Même si pour certains contrôles, qui comptent pour le baccalauréat et sont notés par leurs professeurs, « la bienveillance est de mise », assure-t-il. En français, deux sujets leur seront proposés au lieu d’un seul. Mais visiblement, ça ne suffit pas.
Ce mercredi 5 mai, les banderoles ont été enlevées et la barricade a été démontée aux abords du lycée de la Montagne. Mais d’autres lycées pourraient poursuivre le mouvement :
Albert Calmette et les Eucalypytus à Nice, les Côteaux à Cannes.

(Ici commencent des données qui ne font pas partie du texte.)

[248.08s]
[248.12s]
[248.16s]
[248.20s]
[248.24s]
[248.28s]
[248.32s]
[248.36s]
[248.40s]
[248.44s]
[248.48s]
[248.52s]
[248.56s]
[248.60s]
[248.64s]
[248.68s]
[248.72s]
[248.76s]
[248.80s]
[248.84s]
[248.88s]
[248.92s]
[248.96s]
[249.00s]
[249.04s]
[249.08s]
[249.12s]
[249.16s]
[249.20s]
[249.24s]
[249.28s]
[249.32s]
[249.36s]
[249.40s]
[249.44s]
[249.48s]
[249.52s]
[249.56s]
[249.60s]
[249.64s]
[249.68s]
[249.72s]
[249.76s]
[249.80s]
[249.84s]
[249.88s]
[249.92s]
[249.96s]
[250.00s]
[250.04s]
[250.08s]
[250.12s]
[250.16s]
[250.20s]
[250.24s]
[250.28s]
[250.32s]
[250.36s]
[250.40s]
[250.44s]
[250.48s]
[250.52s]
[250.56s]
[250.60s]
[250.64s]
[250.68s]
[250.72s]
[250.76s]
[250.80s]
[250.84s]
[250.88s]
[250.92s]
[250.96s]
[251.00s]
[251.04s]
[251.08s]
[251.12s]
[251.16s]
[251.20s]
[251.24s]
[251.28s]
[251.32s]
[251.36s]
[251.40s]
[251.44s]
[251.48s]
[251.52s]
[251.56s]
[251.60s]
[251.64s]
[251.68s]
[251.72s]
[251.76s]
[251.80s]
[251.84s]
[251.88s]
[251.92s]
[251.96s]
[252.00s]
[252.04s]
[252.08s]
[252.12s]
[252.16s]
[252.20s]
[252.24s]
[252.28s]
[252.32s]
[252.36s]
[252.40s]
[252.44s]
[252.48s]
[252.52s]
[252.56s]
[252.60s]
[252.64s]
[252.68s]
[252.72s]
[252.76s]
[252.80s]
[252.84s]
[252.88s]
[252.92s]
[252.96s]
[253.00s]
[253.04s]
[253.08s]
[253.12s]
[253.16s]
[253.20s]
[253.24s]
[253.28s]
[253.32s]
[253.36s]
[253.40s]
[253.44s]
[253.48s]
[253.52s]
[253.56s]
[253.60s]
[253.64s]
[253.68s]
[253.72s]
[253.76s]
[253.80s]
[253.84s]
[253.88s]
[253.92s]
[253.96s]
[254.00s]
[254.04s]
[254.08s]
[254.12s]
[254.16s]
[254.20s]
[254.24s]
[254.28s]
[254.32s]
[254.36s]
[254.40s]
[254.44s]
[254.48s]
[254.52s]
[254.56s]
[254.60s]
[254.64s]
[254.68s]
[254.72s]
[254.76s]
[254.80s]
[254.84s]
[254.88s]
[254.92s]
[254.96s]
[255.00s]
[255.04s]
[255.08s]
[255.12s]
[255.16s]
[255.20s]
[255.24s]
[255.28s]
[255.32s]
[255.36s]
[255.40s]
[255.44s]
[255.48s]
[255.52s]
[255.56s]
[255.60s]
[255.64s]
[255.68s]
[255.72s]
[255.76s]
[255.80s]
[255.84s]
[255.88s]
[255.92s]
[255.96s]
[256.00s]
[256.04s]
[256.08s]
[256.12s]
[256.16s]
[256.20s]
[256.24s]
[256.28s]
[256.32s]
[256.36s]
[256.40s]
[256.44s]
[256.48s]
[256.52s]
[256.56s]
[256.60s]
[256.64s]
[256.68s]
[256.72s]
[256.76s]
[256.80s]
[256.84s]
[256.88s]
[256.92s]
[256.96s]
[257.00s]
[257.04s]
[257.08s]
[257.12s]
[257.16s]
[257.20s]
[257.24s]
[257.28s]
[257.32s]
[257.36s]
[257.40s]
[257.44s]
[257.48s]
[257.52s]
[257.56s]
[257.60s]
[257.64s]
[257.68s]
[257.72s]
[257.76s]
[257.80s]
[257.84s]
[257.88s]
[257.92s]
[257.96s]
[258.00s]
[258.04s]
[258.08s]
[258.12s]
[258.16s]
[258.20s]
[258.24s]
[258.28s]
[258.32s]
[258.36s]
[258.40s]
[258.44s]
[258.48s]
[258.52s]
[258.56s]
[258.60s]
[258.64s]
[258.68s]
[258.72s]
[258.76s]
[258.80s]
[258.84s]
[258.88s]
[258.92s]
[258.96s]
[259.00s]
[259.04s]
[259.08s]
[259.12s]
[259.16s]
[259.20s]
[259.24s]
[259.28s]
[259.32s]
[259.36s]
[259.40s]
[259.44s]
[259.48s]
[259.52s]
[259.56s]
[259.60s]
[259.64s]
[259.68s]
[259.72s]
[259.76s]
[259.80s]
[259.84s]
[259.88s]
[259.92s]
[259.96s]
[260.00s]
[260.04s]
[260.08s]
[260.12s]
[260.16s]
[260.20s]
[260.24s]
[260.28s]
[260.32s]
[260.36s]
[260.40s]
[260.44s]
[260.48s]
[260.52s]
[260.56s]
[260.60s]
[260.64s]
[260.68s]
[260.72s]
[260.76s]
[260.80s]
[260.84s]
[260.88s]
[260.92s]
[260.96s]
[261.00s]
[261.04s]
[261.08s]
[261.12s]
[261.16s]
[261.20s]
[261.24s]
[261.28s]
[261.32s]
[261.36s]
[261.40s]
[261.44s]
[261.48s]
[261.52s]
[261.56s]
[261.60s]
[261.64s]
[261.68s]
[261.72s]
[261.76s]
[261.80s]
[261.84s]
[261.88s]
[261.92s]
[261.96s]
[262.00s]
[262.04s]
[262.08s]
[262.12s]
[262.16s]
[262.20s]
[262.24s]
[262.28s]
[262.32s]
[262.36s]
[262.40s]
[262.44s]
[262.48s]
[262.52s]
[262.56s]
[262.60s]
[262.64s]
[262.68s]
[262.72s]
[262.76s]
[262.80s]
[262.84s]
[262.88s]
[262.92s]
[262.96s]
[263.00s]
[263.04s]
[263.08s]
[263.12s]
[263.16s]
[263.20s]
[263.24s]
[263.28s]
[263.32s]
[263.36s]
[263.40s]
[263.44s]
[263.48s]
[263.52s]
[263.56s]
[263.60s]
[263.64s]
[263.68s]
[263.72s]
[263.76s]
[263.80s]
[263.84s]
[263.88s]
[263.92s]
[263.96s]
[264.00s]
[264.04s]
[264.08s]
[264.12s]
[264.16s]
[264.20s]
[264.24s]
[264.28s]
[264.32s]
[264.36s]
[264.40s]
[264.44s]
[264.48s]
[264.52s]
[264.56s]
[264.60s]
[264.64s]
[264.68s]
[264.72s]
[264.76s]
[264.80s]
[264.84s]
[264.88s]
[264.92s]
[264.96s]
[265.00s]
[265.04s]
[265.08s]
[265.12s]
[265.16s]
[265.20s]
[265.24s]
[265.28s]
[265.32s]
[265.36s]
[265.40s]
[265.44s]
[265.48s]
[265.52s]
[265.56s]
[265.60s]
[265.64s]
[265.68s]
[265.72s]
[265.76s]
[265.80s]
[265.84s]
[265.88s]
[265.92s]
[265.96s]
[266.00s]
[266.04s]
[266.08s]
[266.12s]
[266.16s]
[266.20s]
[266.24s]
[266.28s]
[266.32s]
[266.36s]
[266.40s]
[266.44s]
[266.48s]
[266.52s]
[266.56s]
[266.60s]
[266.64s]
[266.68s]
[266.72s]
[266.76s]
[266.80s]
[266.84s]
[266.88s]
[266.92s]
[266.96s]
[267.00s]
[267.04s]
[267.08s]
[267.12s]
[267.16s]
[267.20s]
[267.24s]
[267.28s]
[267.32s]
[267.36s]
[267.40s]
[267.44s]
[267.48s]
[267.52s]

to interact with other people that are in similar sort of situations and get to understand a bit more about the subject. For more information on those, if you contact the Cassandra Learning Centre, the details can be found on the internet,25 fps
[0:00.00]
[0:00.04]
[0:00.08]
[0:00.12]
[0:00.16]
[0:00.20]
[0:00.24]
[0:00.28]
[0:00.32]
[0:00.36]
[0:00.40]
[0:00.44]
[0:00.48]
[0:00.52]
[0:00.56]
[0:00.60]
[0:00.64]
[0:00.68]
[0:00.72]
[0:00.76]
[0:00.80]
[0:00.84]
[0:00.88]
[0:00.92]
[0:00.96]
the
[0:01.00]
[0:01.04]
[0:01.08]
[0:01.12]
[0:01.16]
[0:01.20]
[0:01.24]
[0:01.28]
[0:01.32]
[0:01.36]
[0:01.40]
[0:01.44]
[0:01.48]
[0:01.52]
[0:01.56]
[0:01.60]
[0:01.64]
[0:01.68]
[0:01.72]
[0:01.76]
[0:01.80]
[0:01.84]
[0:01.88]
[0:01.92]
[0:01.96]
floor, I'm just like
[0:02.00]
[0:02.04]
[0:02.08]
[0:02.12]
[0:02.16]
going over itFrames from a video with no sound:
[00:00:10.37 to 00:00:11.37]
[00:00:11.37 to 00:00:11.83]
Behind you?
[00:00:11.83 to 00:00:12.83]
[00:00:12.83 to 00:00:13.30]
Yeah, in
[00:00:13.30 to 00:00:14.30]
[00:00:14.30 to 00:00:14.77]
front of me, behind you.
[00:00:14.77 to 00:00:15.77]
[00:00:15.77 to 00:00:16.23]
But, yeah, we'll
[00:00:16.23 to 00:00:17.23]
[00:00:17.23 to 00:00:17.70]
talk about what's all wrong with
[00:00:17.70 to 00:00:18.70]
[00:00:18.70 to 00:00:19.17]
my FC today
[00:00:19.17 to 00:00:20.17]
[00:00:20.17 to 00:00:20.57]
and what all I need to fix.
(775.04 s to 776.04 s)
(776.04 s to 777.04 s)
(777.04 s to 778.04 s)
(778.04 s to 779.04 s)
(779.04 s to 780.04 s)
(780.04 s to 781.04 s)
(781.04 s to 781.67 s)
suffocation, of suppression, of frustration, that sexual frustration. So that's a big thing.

Des mouvements qui seront surveillés, à quelques semaines des premières épreuves.
Enseignants inquiets
Les deux principales organisations lycéennes (UNL et MNL) appellent également au blocus partout en France ce jeudi 6 mai.
Un combat relayé par une partie des enseignants, qui ont fait part eux aussi de leur inquiétude quant à la tenue des épreuves, d'un point de vue sanitaire notamment.
Le bac, un rituel qui n’est plus intouchable. Ses modalités peuvent être modifiées par le ministre de l’éducation jusqu’à 15 jours avant les épreuves.
Selon un sondage du magazine L'Étudiant, 76 % des lycéens sont pour l’annulation des épreuves de français, 79 % pour l’annulation de la philosophie et 61 % pour l’annulation du grand oral.
Seules ces trois épreuves ont été maintenues en présentiel pour le bac 2021.